I’ve come to accept that we really are in the last days. Pretty much everything but the Four Horsemen have arrived. Miles wide cracks in the earth, demonic possession, fire and brimstone falling from the sky, mass animal deaths and just about everything in bible prophecy has been appearing daily.
And here I am, crying about how I don’t have that special someone in my life LOL.
I feel like my life is the way it is for a reason and that I wasn’t made for everything that lead up to this, but for everything that happens AFTERWARDS. I have always felt uneasy and alien in this world. Human behavior has never made sense to me, and neither have so many of these social customs that I find stupid and pointless that everyone else places so much importance in. It has all felt FAKE for a long time, like we’ve all been sleepwalking through a dream.

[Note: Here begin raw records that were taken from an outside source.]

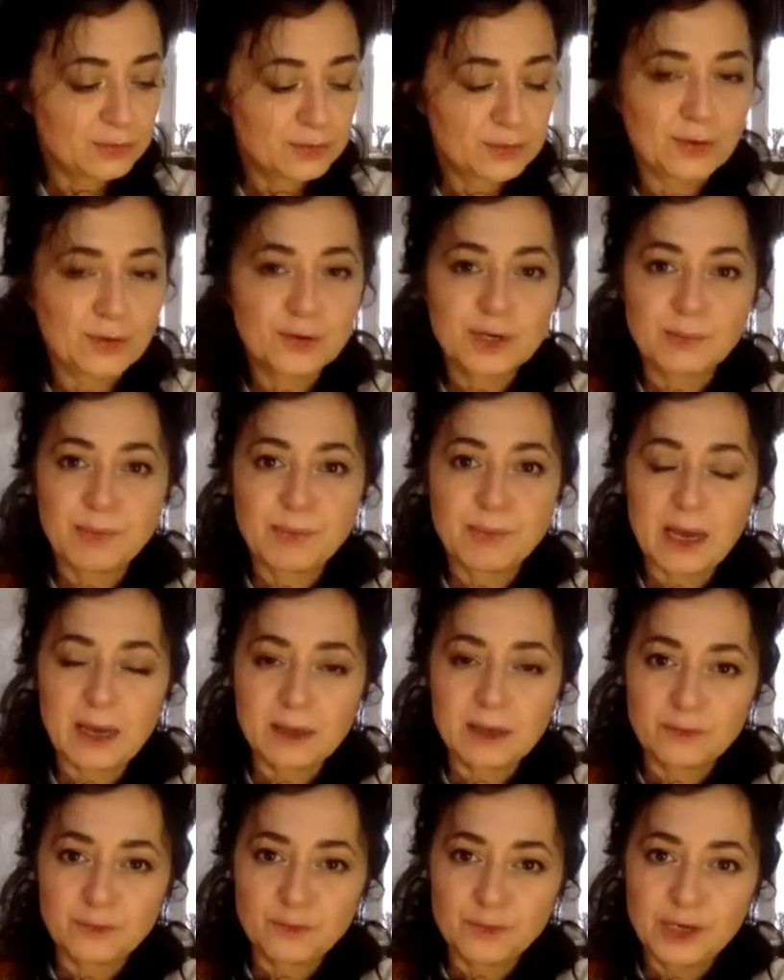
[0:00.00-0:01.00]
talk
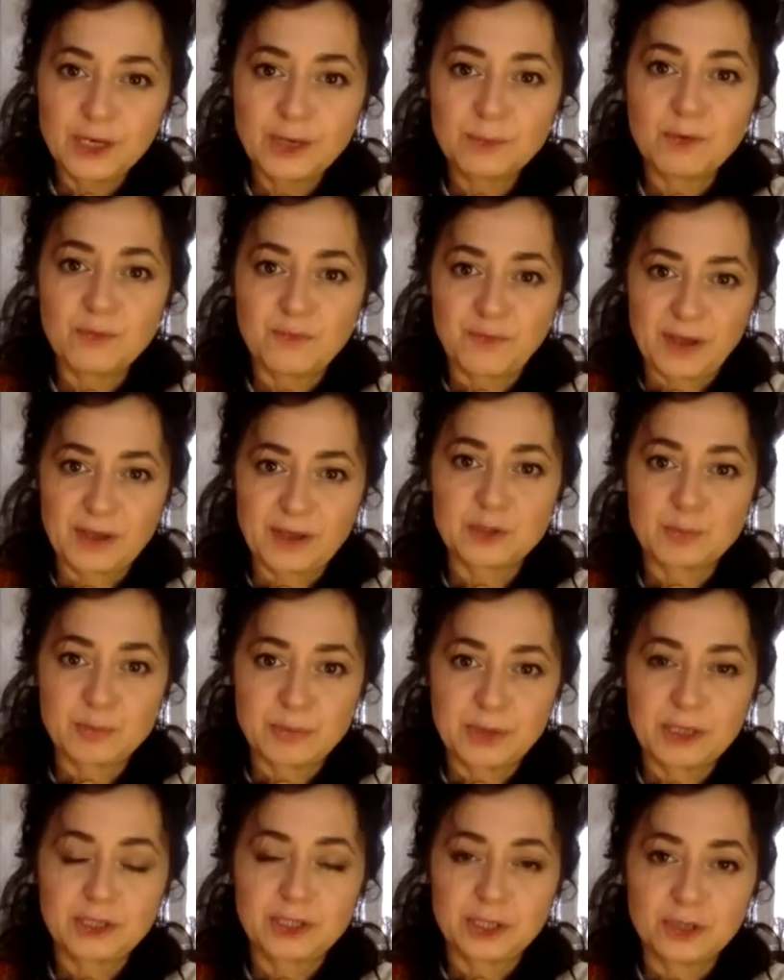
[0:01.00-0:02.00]
about freedom of
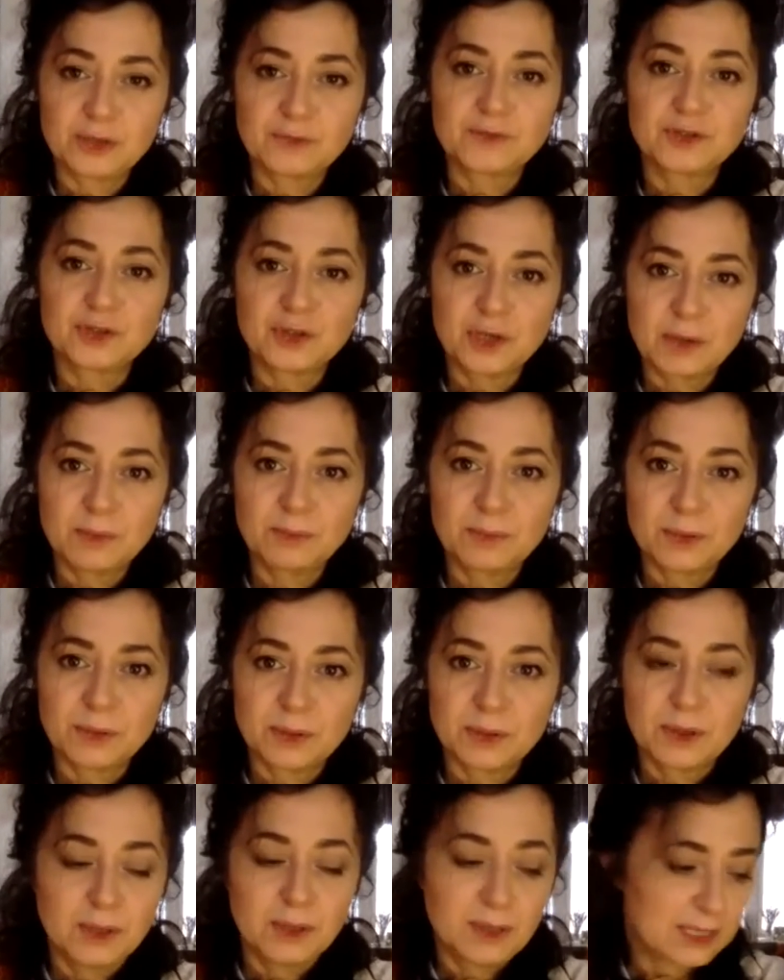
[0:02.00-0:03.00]
expression of Trump.
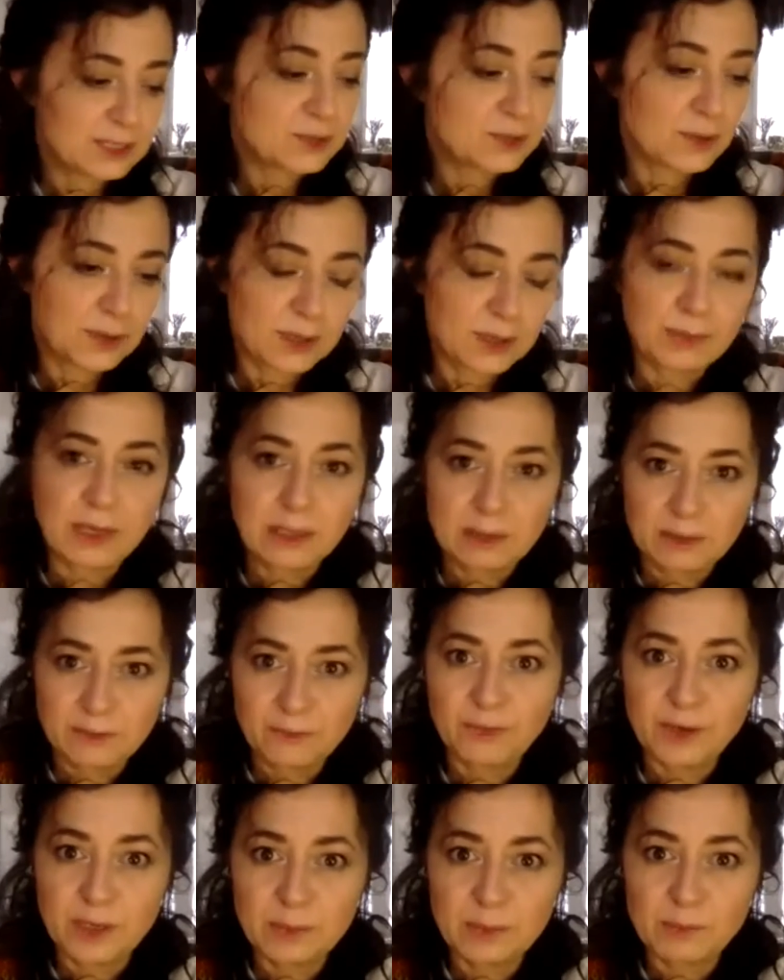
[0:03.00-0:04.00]
Let's talk about
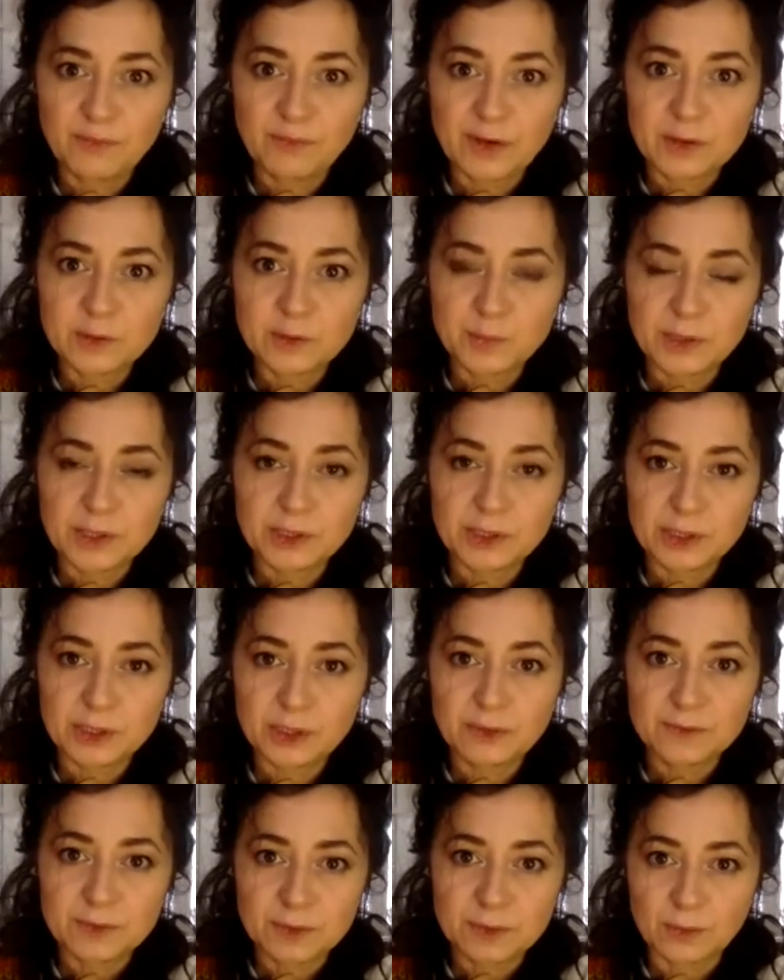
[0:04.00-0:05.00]
freedom of expression
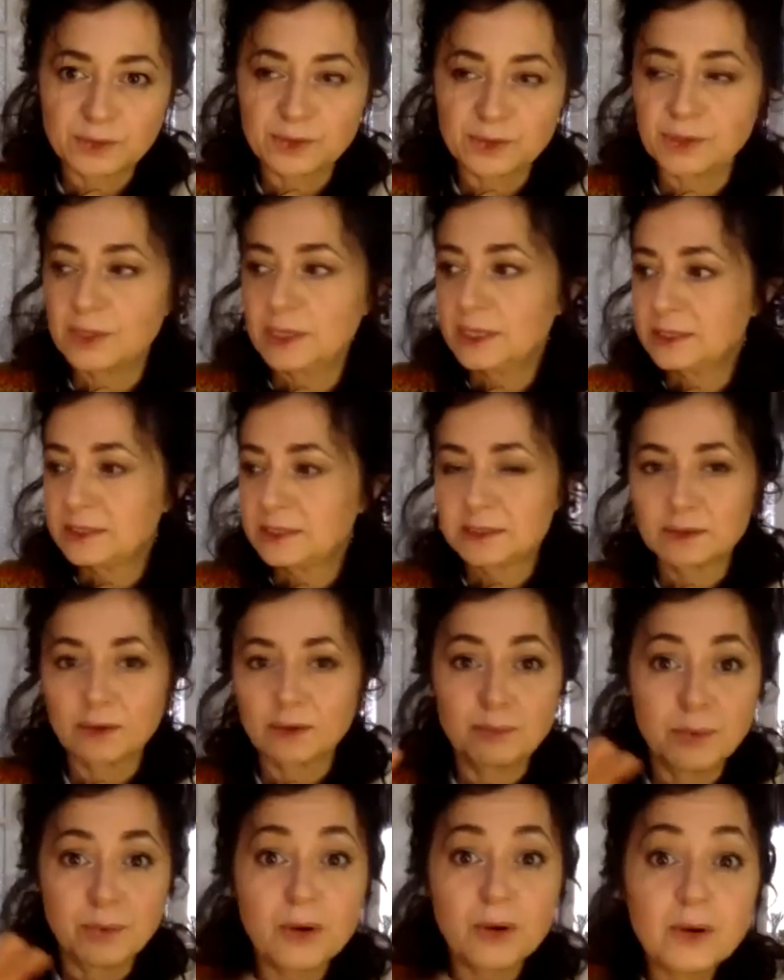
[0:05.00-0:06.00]
of socialists or
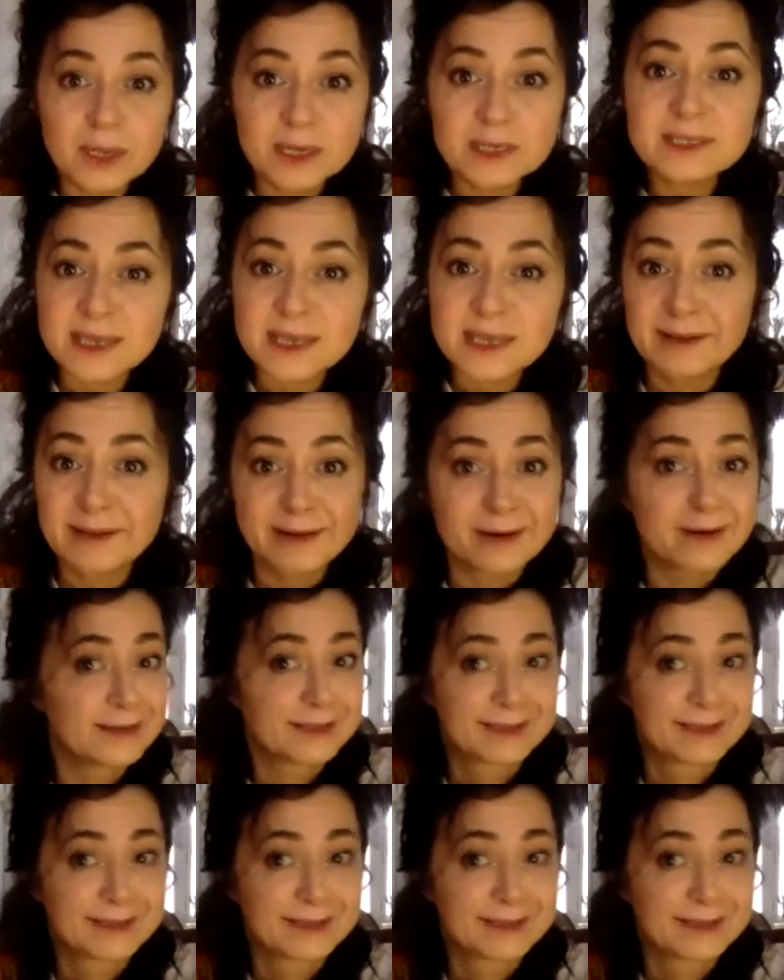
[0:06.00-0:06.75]
Bernie Sanders.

I’m not off the grid- I still have to eat and pay my rent and have a semblance of “normalcy”, but not to come off as nihilistic but it all seems pointless as the world falls apart before our very eyes.
I will still wake up everyday with faith in God because my faith is LITERALLY the ONLY thing keeping me sane and strong at this point. With the Lord beside me, I’m good.
As for love, it’s pretty much forgotten and given up on for me at this point. I’m more focused on surviving and doing the things I love while I’m still breathing.
Hang on tight, it’s about to be a bumpy ride…. 2018 is nuts.